The next Wassermann Music Festival at Utah State University will be missing a special guest.
Irving Wassermann, a longtime USU professor who was best known for founding the music festival that bears his name, died this week at the age of 99 in Salt Lake City, according to his family.
A spring concert, in place of a funeral, is in the works, said daughter Ann Wassermann in an interview with the paper Friday.
“When your father is able to live to 99 and has a peaceful passing, you can’t have regrets,” she said. “He had an amazing life. The outpouring from friends and students has been remarkable.”
Born Izydor Wassermann in 1914 Poland, the first piano performance teacher at USU started the bi-annual Wassermann Music Festival in 1980 — providing pianists the opportunity to work with guest artists in lecture and master class settings and to study piano literature, piano pedagogy and performance techniques (it wasn’t until Wassermann retired as music department head that USU renamed the festival to honor him). Over the years, people have come from throughout the West and as far away as Armenia, Italy, Korea, Russia and Spain to attend the festival.
Dennis Hirst, a USU professor, said he remembers meeting with Wassermann when he took the helm as director of the festival in 1997.
“I asked him some of the reasons he had in setting up the festival. He said, ‘I had great opportunities (studying with composers). When I came to Logan, I realized we didn’t have the same kind of access,’” Hirst recalls. “So he (Wassermann) set about trying to bring this caliber of art experience to Cache Valley.”
Hirst said the festival is “one of the most critical parts” in a USU music student’s education.
“To have guest artists from such a variety of backgrounds — to play and talk — it augments the (university) experience immeasurably,” Hirst said. “It gives them a sense of being part of the world, instead of just getting the education from a couple music instructors. These young people need to have their musical possibilities broadened.”
As a young man, Wassermann left for Vienna to study music with the masters after graduating from law school to satisfy his father.
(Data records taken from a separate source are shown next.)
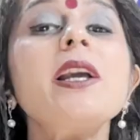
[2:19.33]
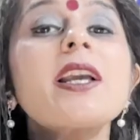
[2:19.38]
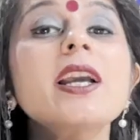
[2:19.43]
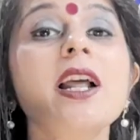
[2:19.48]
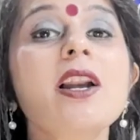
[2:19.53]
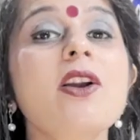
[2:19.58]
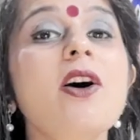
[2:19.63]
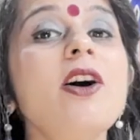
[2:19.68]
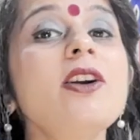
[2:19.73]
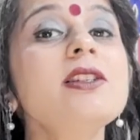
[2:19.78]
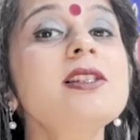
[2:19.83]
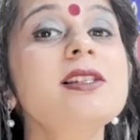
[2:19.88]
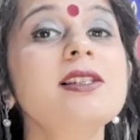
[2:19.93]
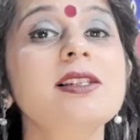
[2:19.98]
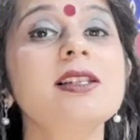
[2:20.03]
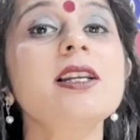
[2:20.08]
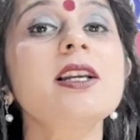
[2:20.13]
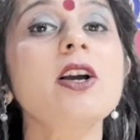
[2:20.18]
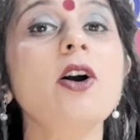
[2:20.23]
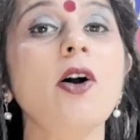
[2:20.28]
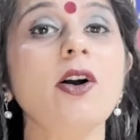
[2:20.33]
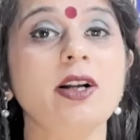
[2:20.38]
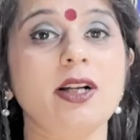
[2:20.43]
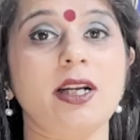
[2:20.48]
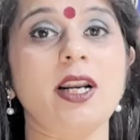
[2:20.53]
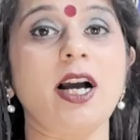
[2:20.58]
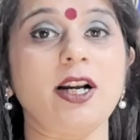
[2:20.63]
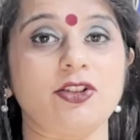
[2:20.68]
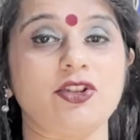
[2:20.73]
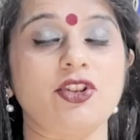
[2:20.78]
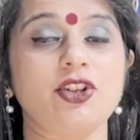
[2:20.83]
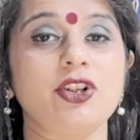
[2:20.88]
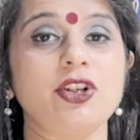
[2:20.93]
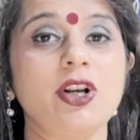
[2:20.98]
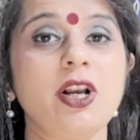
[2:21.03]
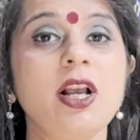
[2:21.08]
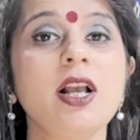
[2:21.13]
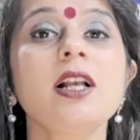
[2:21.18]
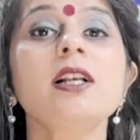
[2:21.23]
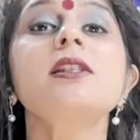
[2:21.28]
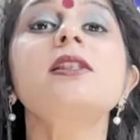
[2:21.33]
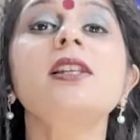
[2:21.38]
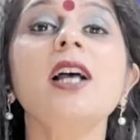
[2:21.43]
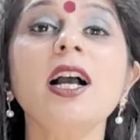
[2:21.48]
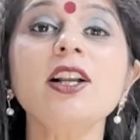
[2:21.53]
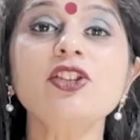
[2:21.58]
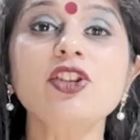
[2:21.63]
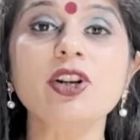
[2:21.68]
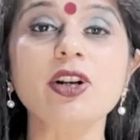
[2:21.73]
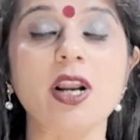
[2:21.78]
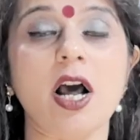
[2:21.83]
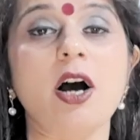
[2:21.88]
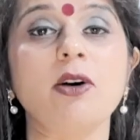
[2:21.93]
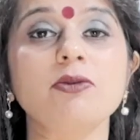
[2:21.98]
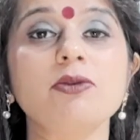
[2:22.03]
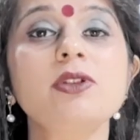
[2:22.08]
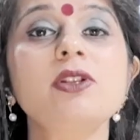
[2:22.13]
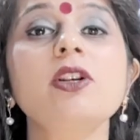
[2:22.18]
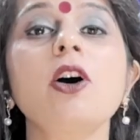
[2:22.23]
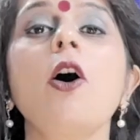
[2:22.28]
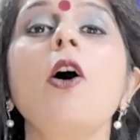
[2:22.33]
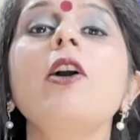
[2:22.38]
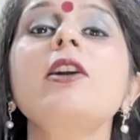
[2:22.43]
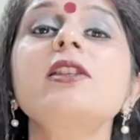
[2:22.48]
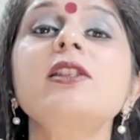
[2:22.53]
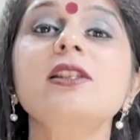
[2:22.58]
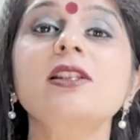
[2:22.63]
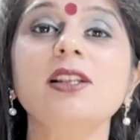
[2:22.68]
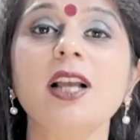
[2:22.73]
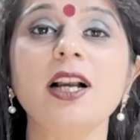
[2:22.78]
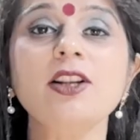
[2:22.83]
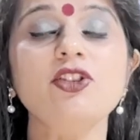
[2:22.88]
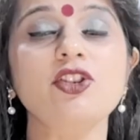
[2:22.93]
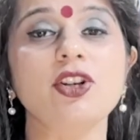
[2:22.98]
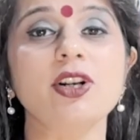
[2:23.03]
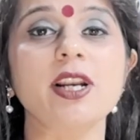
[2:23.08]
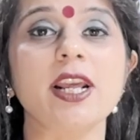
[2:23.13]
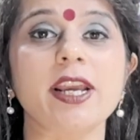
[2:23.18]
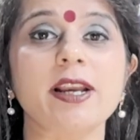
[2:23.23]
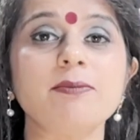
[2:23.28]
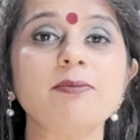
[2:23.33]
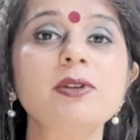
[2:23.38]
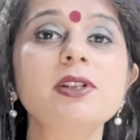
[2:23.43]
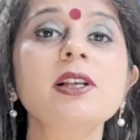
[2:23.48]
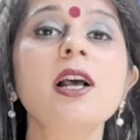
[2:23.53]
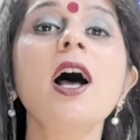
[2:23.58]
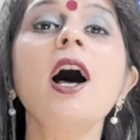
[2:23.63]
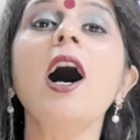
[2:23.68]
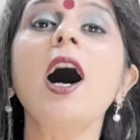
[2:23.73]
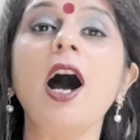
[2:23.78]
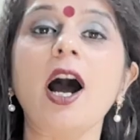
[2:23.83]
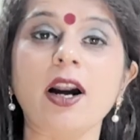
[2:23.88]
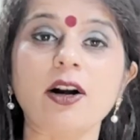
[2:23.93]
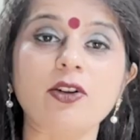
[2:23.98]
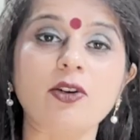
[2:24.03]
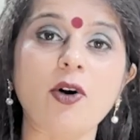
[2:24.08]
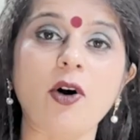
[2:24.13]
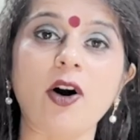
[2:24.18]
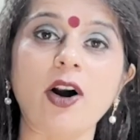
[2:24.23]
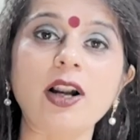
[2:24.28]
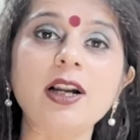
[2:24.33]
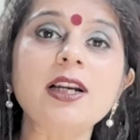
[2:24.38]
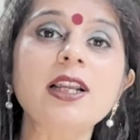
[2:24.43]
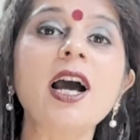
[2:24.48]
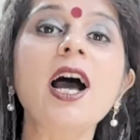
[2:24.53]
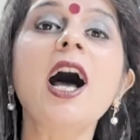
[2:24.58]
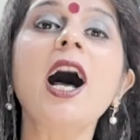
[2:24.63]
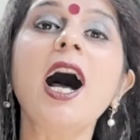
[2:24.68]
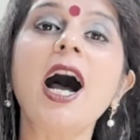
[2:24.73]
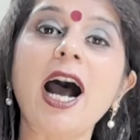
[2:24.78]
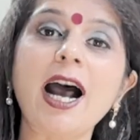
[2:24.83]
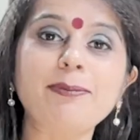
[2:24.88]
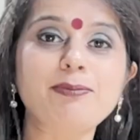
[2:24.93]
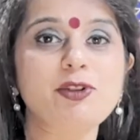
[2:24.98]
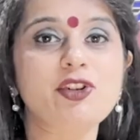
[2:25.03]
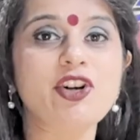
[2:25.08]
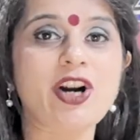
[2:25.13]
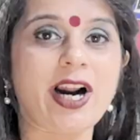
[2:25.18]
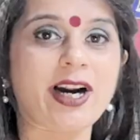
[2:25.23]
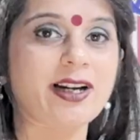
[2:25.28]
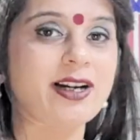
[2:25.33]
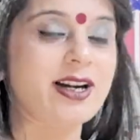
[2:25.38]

cannot see or touch, such nouns or such names are called abstract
Wassermann came to the U.S. in 1938, staying in New York for a year before he became sick. The doctor said the humid climate didn’t agree with him and suggested he move to a drier area. He had a friend who attended USU and went to visit in 1940.
After getting married in Logan and serving in World War II, he taught private music lessons in Logan for 16 years before being hired as the school’s first piano performance instructor.
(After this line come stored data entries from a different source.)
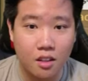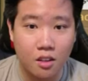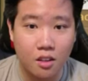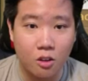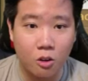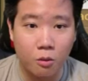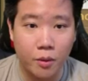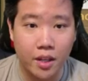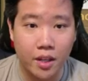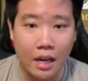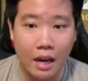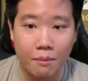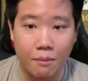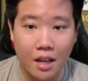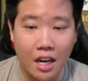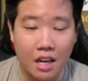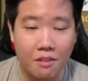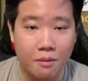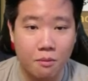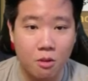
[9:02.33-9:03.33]
Oh my god, I'm
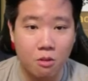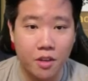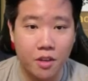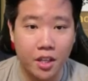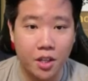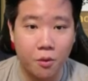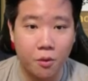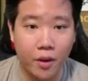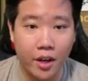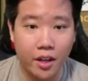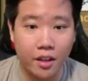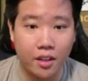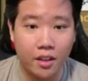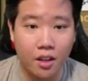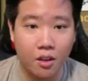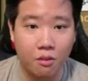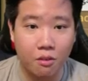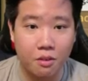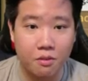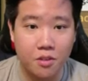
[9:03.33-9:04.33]
not even moving any rank
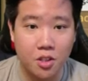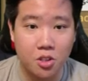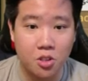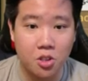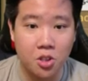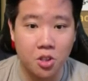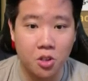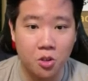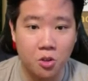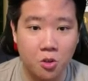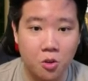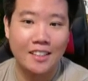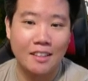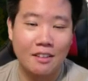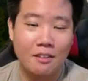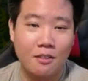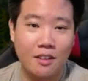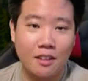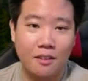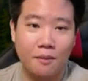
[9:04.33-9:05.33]
now. 52.
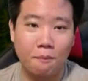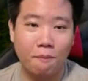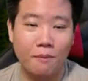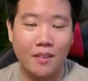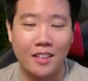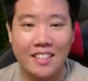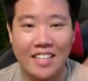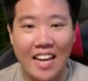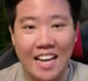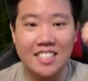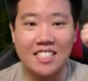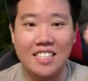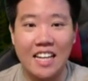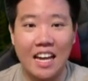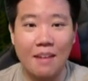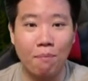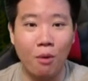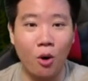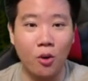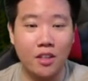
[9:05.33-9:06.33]
Yes, I
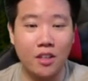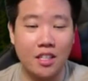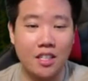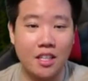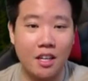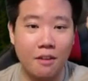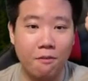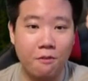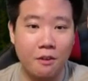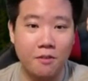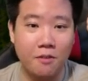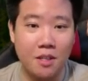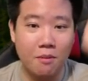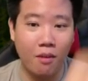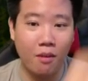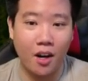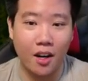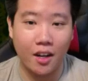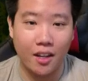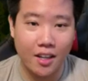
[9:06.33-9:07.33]
broke the 50
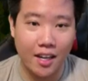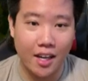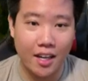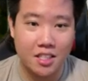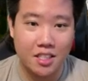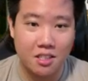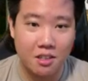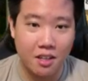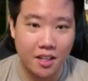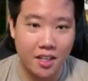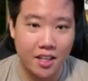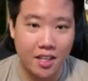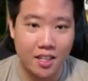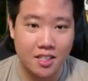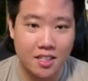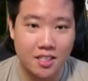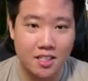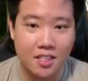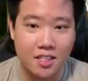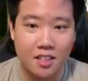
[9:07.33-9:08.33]
mark, guys.
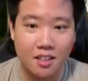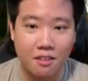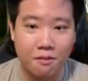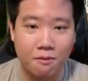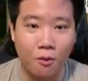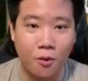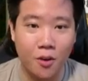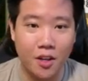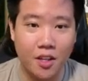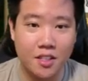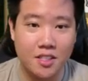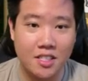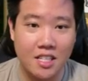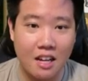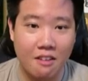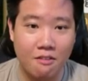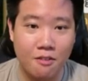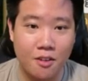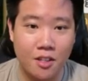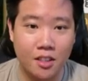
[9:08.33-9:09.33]
Yes.
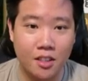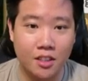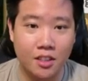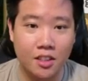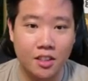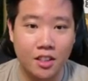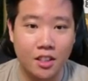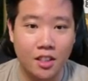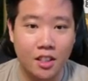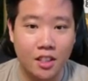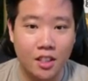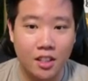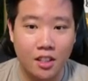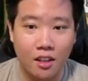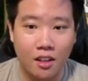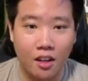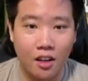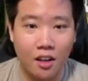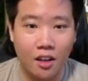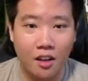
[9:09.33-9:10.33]
47,
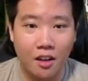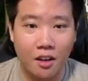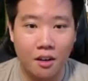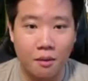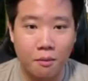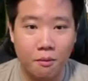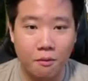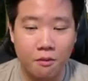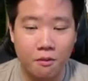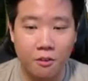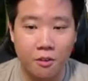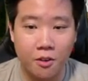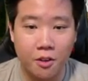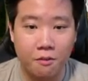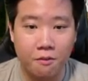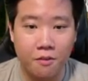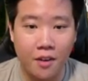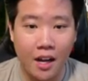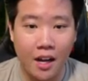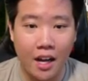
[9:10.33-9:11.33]

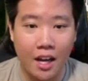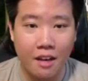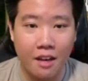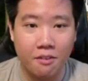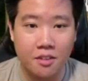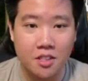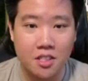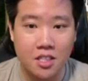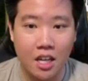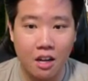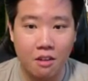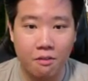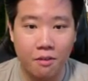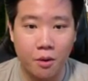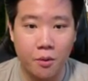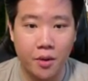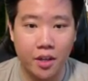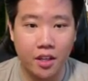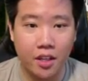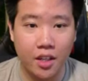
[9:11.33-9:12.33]
45. Let's see how far
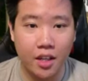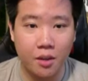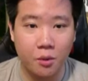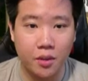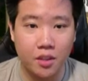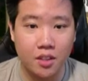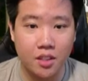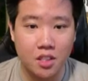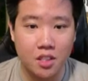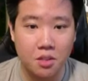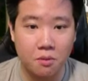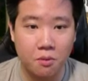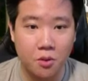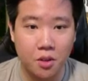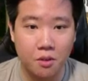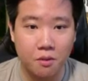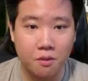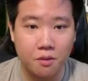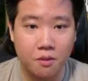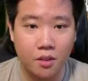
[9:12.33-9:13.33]
we can get with this.
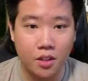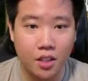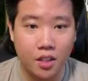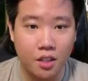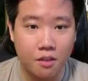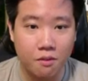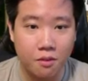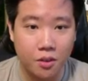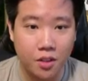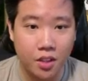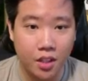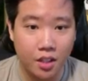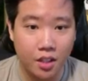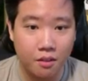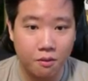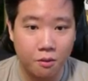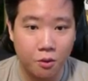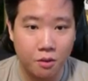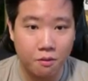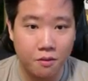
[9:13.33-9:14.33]
45. Okay,
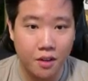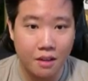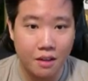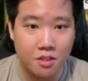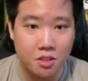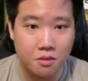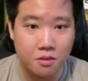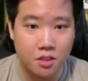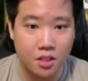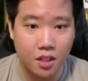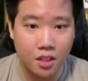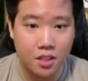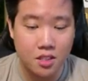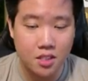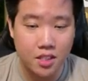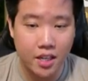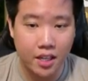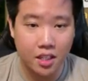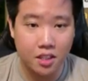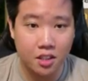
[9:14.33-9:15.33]
45 is kind of
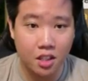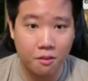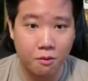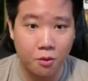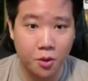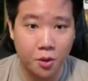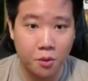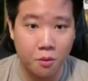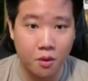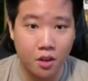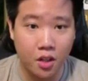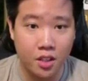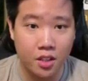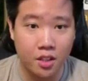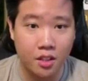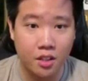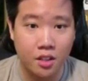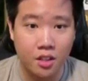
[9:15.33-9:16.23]
stagnant there. 41,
Gary Amano, a USU piano professor, started taking lessons from Wassermann at the age of 12.
“He had personality that drew people in, and he made you love music and what you were doing,” Amano said. “One of the most important qualities of a teacher of young people is to make them develop a love for it.”
Amano said Wassermann was never in a bad mood and had a singular philosophy when it came to tickling the ivories.
“He always encouraged us to convey in the music our emotions,” he said. “It was easy to understand. He was very explicit in all of his lessons.”
Ann was taught piano from her dad — but admits she wasn’t the best student.
“He thought to be a teacher was the very highest calling a person could follow,” Ann said. “It has always amazed me through the years that he and Mom would get Christmas cards from students he hadn’t seen in 30 years.”
Even when Amano became a USU professor, he still referred to his teacher as “Mr. Wassermann.”
“He would always have a story about everything in his life,” Amano said. “He would begin by saying, ‘I will never forget’ — and you knew he never forgot.”
From 1973, Wassermann remained in the department position for seven years before retiring in 1980. Among Wassermann’s regrets, according to a 2008 Herald Journal interview, is retiring four years before he had to, after being told it would be more favorable financially.
Ann said her dad never forgot that he came a long way from Europe to be a resident in Cache Valley.
“He never had one negative thing to say about Logan or the people; he really was very fortunate to end up in Logan, so far from his home,” she said. “I know he’d want people of Logan and all of his students to know that.”